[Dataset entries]
------------------------------------
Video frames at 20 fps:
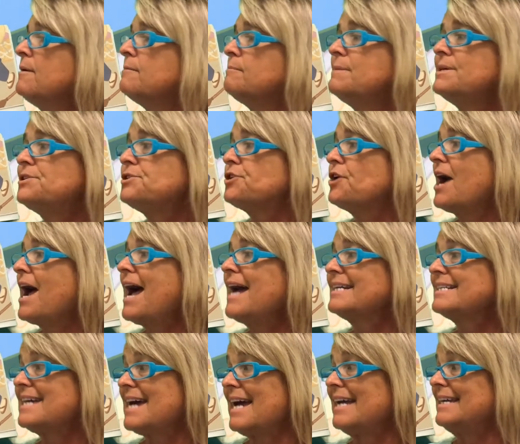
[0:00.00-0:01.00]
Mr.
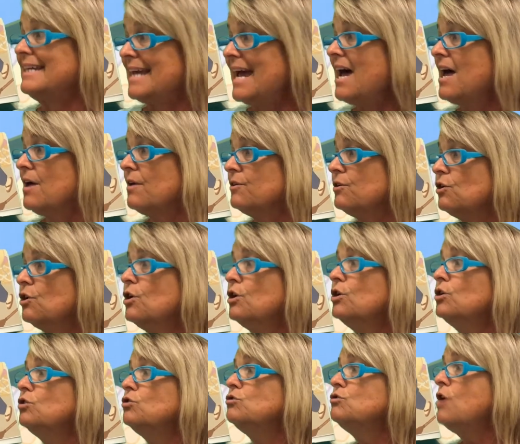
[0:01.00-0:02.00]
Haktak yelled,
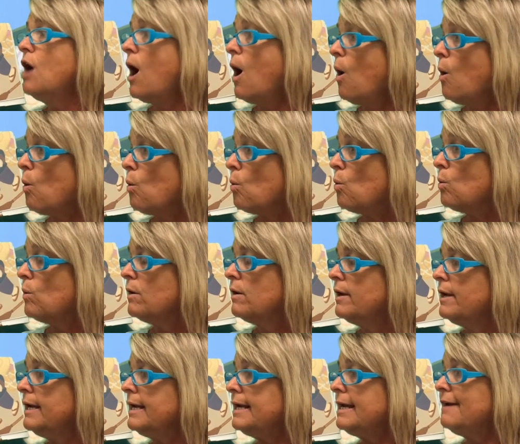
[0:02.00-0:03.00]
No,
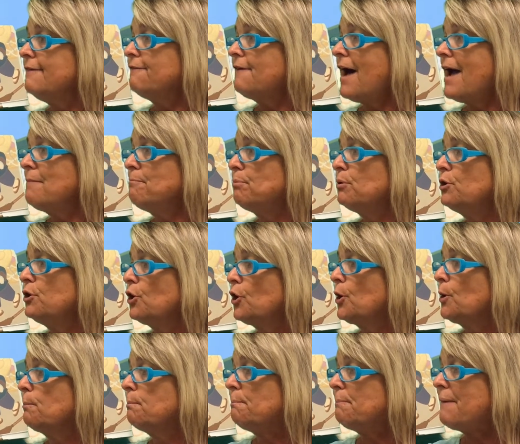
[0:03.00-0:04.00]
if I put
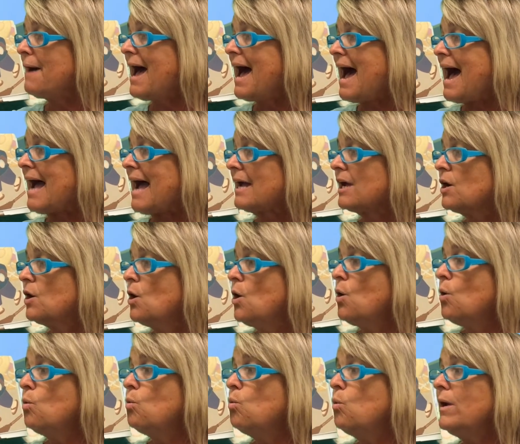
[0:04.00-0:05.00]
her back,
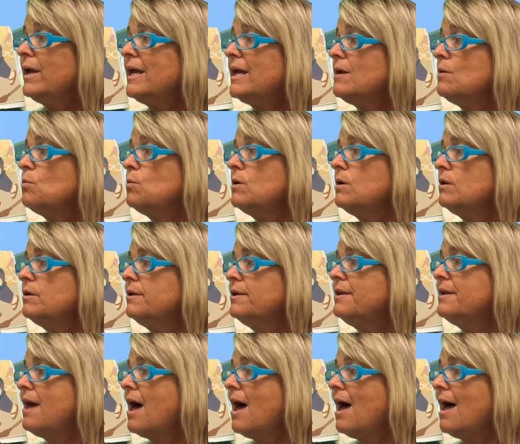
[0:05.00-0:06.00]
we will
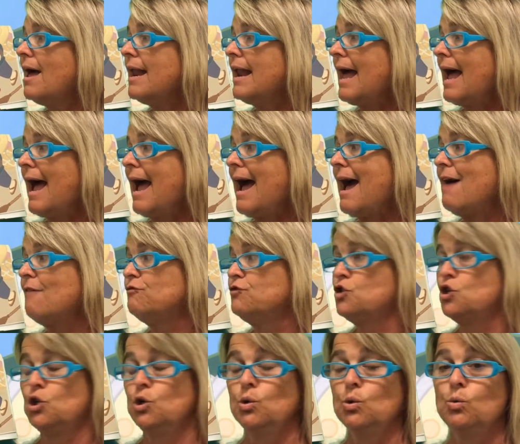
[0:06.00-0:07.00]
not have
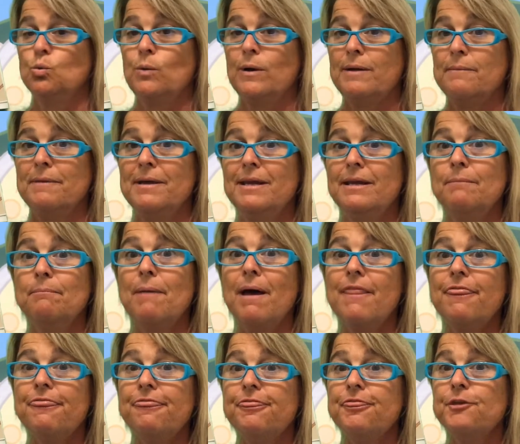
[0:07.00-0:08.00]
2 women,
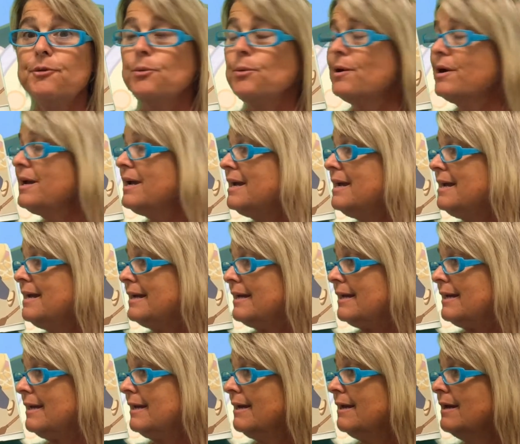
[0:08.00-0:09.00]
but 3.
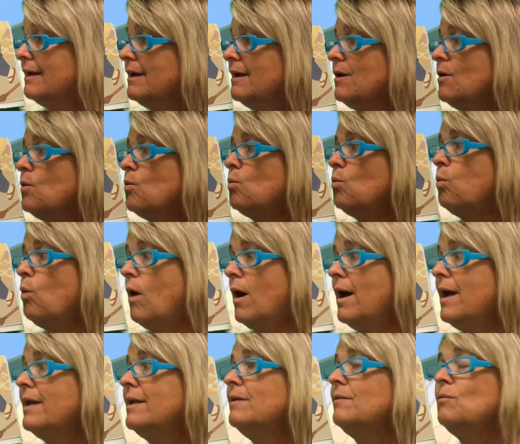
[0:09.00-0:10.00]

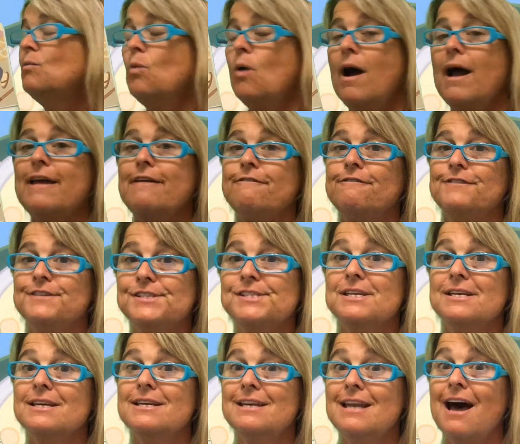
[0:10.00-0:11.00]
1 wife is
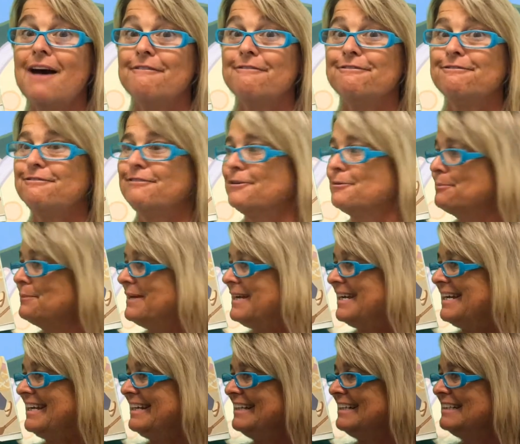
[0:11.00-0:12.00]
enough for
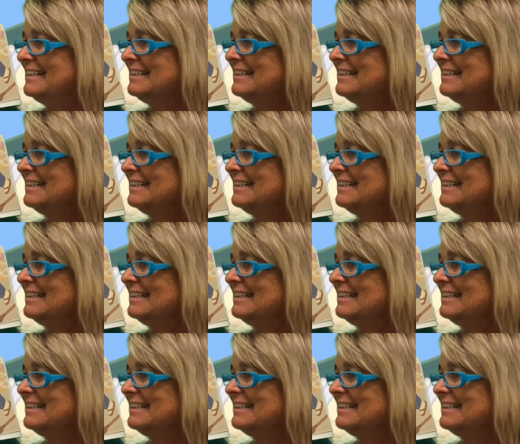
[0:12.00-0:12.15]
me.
------------------------------------
* Aim of the task *
Give the entries back verbatim and omit the images.

* Task output *
Video frames at 20 fps:
[0:00.00-0:01.00]
Mr.
[0:01.00-0:02.00]
Haktak yelled,
[0:02.00-0:03.00]
No,
[0:03.00-0:04.00]
if I put
[0:04.00-0:05.00]
her back,
[0:05.00-0:06.00]
we will
[0:06.00-0:07.00]
not have
[0:07.00-0:08.00]
2 women,
[0:08.00-0:09.00]
but 3.
[0:09.00-0:10.00]

[0:10.00-0:11.00]
1 wife is
[0:11.00-0:12.00]
enough for
[0:12.00-0:12.15]
me.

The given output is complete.